## WHAT TO WORK ON
Retype, without changes or pictures, only the lines that begin at the one containing "Frames from a" and end at the last line of the records that follow.

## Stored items
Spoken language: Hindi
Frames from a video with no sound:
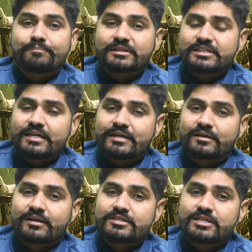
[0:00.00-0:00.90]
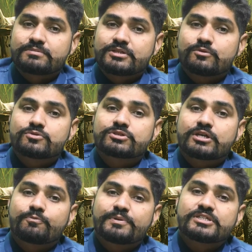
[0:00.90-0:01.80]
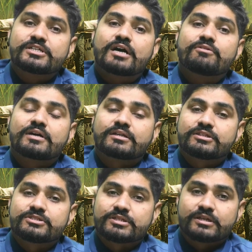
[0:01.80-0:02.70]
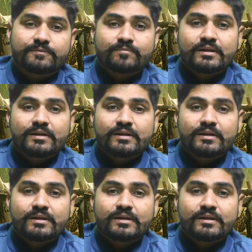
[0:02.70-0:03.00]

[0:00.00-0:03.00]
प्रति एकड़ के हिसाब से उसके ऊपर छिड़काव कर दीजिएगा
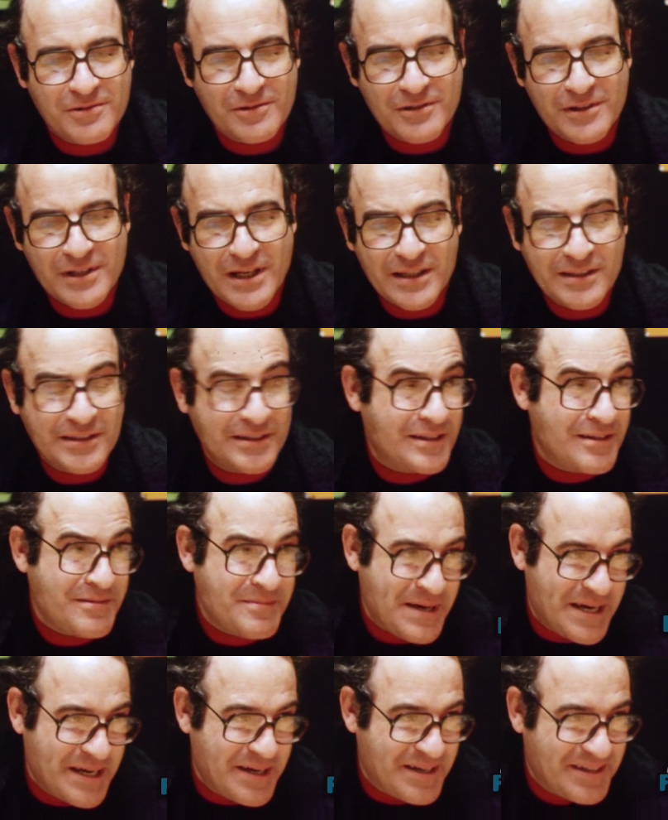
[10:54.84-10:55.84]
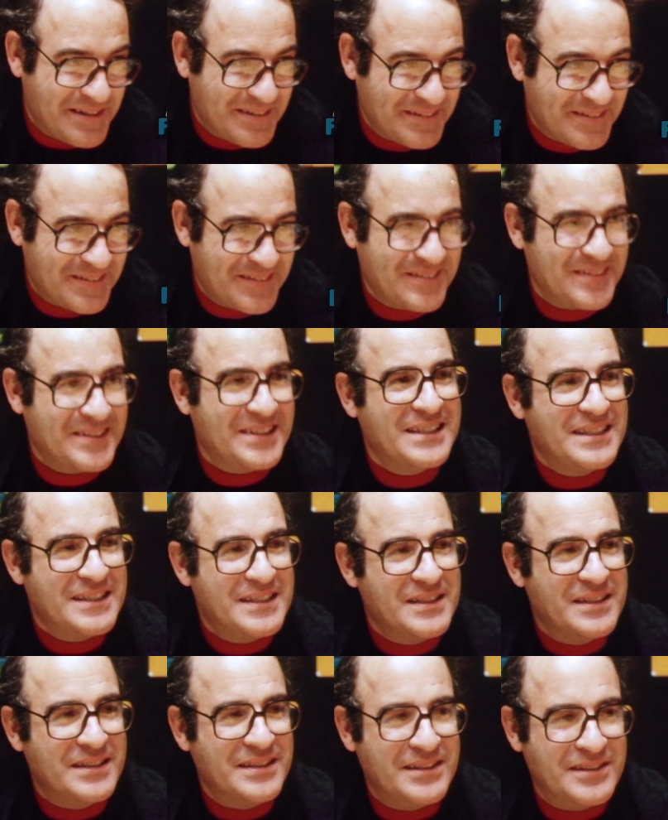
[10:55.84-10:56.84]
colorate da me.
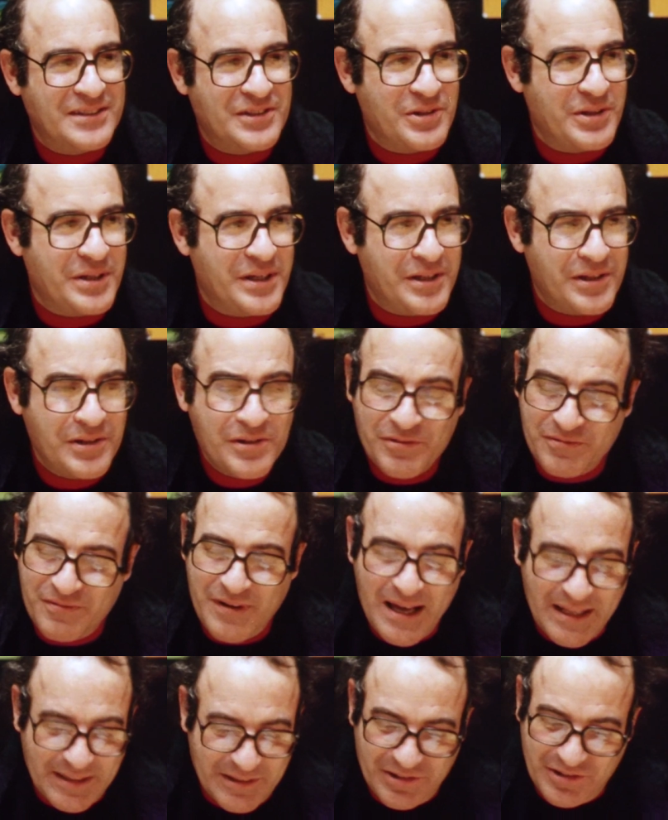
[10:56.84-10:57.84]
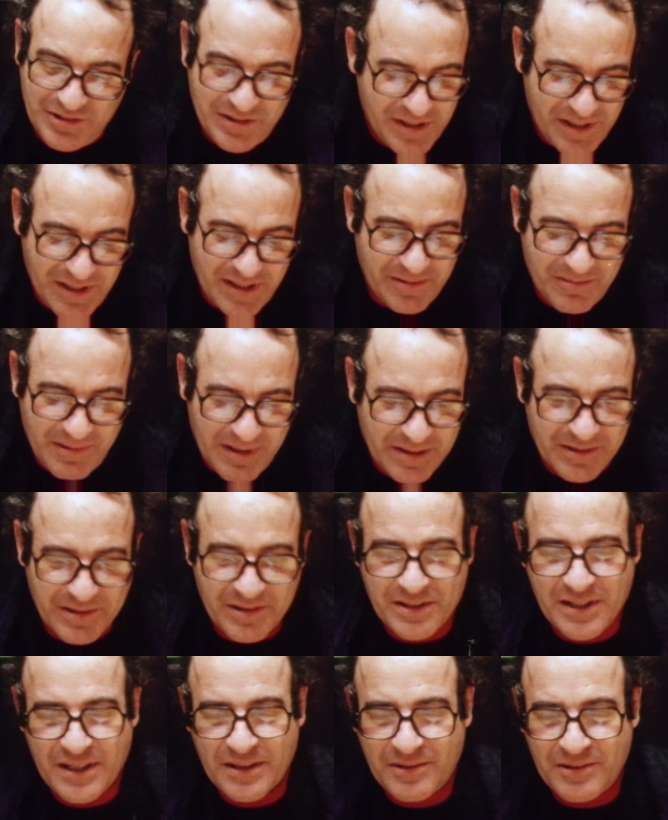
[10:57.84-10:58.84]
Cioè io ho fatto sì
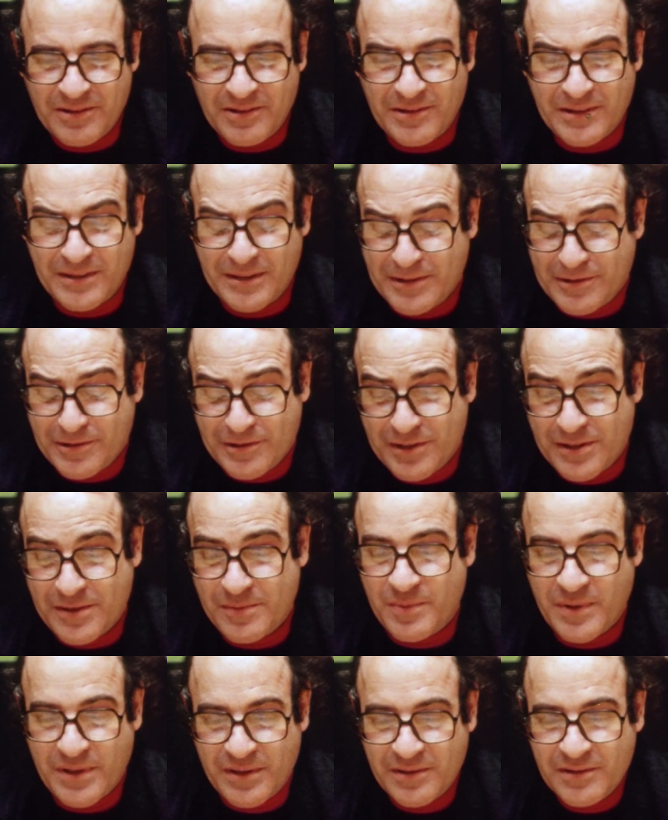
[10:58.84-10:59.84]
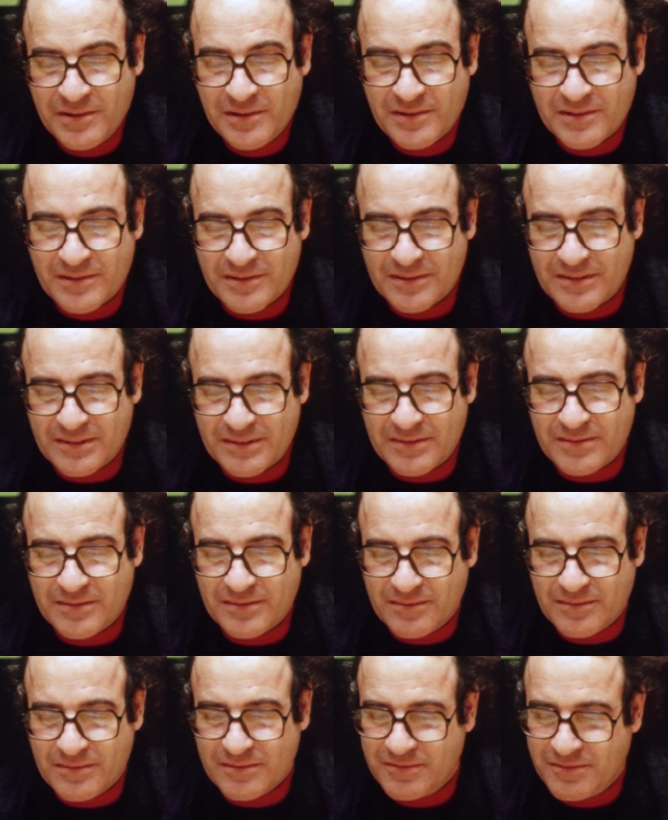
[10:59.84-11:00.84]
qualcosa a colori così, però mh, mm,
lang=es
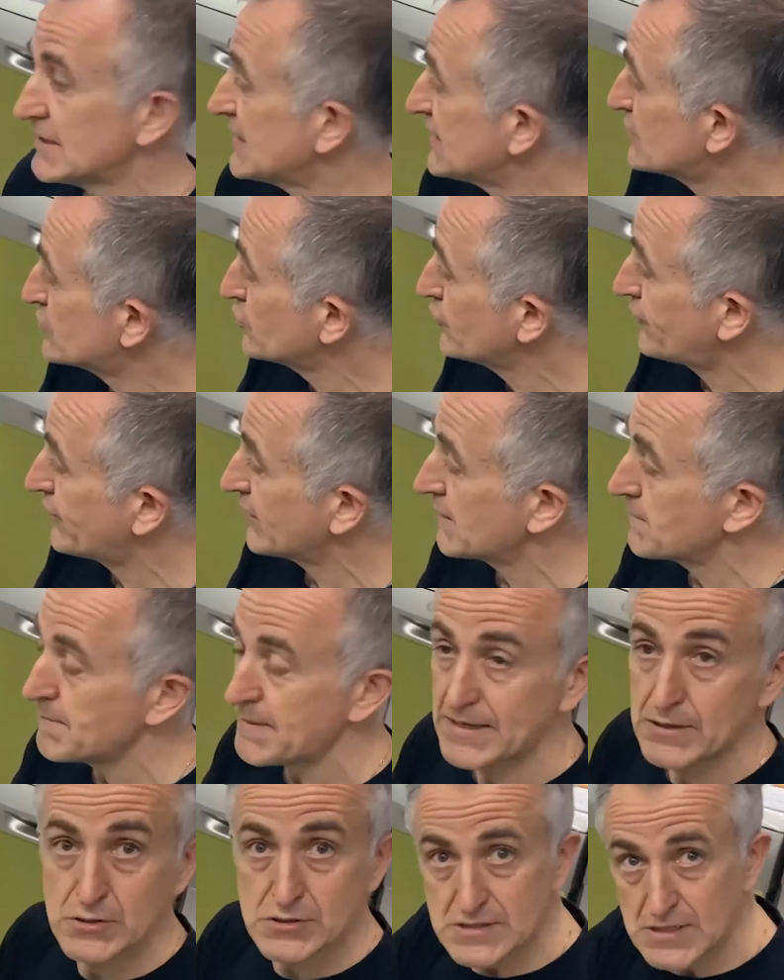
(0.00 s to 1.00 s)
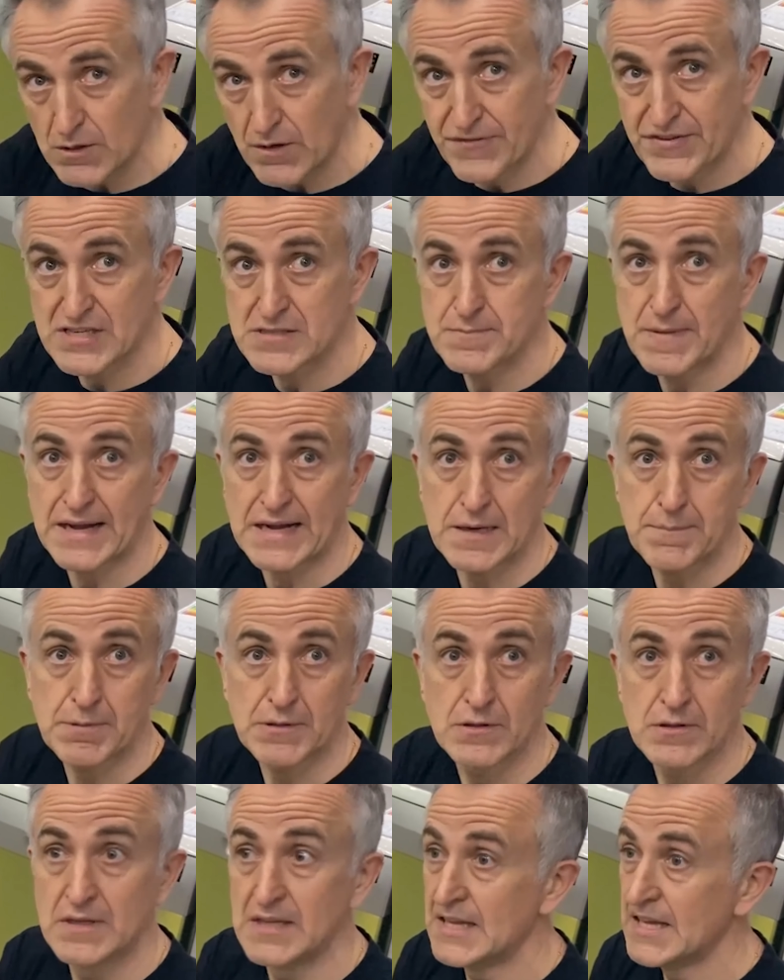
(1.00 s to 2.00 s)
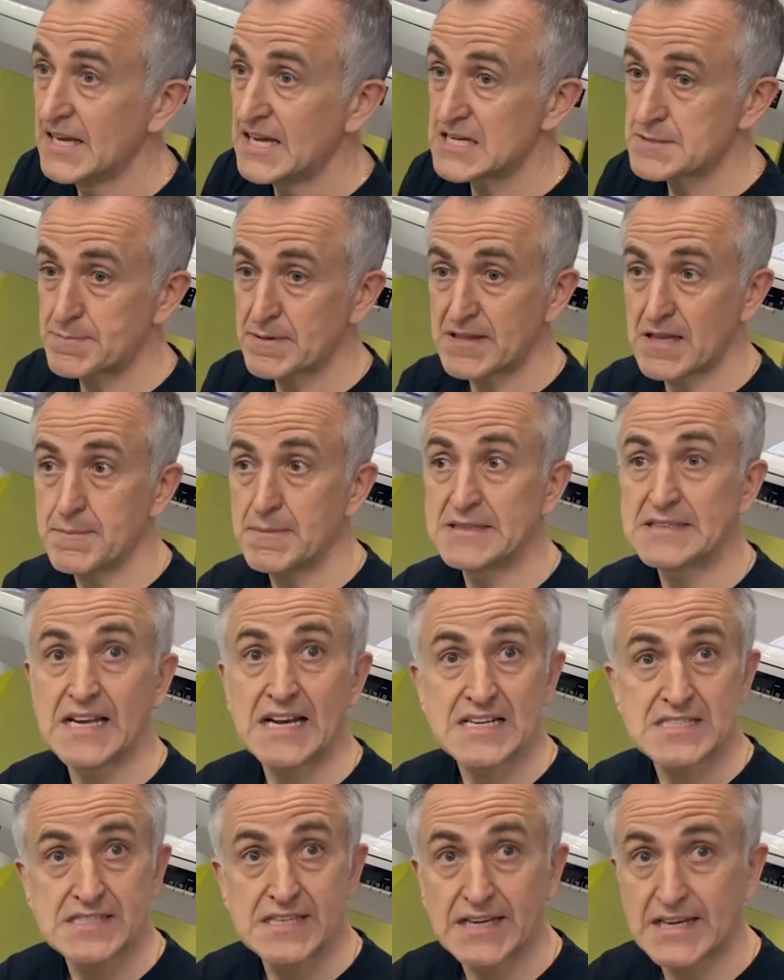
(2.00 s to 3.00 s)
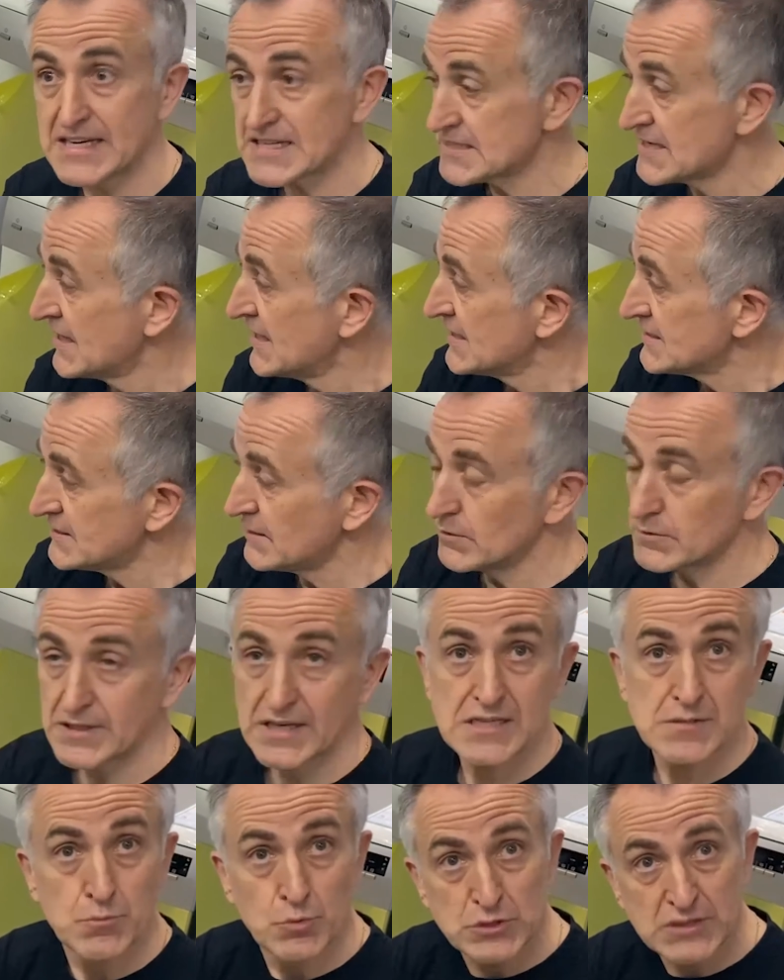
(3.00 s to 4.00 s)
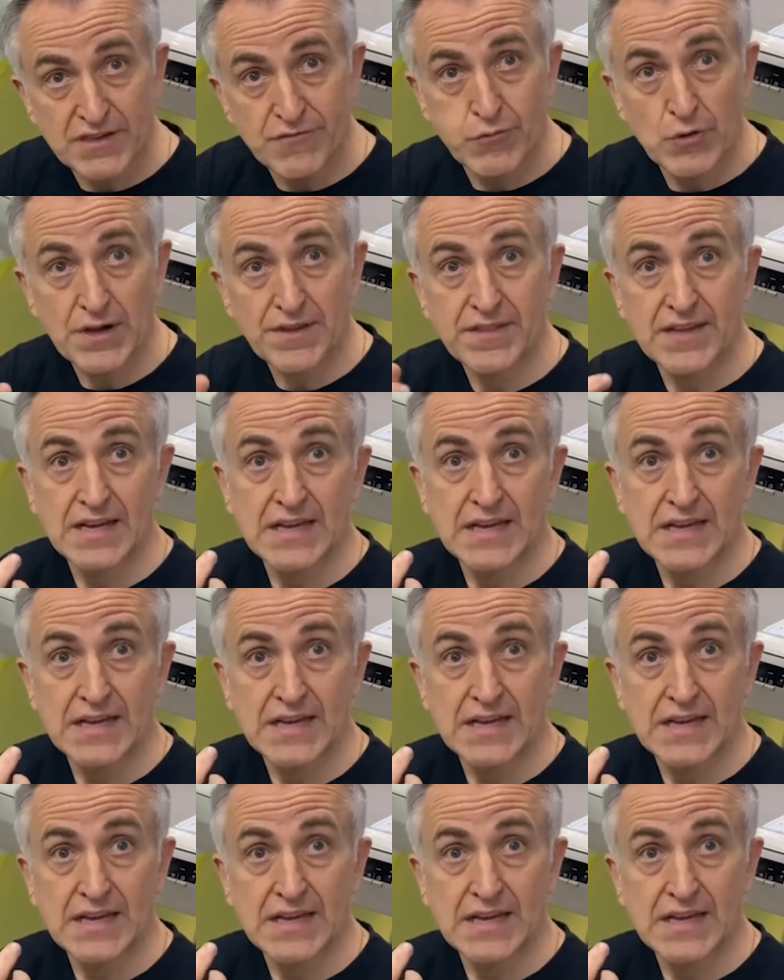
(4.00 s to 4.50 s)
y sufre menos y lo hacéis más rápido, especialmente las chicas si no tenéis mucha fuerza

## EXERCISE RESPONSE
Frames from a video with no sound:
[0:00.00-0:00.90]
[0:00.90-0:01.80]
[0:01.80-0:02.70]
[0:02.70-0:03.00]

[0:00.00-0:03.00]
प्रति एकड़ के हिसाब से उसके ऊपर छिड़काव कर दीजिएगा
[10:54.84-10:55.84]
[10:55.84-10:56.84]
colorate da me.
[10:56.84-10:57.84]
[10:57.84-10:58.84]
Cioè io ho fatto sì
[10:58.84-10:59.84]
[10:59.84-11:00.84]
qualcosa a colori così, però mh, mm,
lang=es
(0.00 s to 1.00 s)
(1.00 s to 2.00 s)
(2.00 s to 3.00 s)
(3.00 s to 4.00 s)
(4.00 s to 4.50 s)
y sufre menos y lo hacéis más rápido, especialmente las chicas si no tenéis mucha fuerza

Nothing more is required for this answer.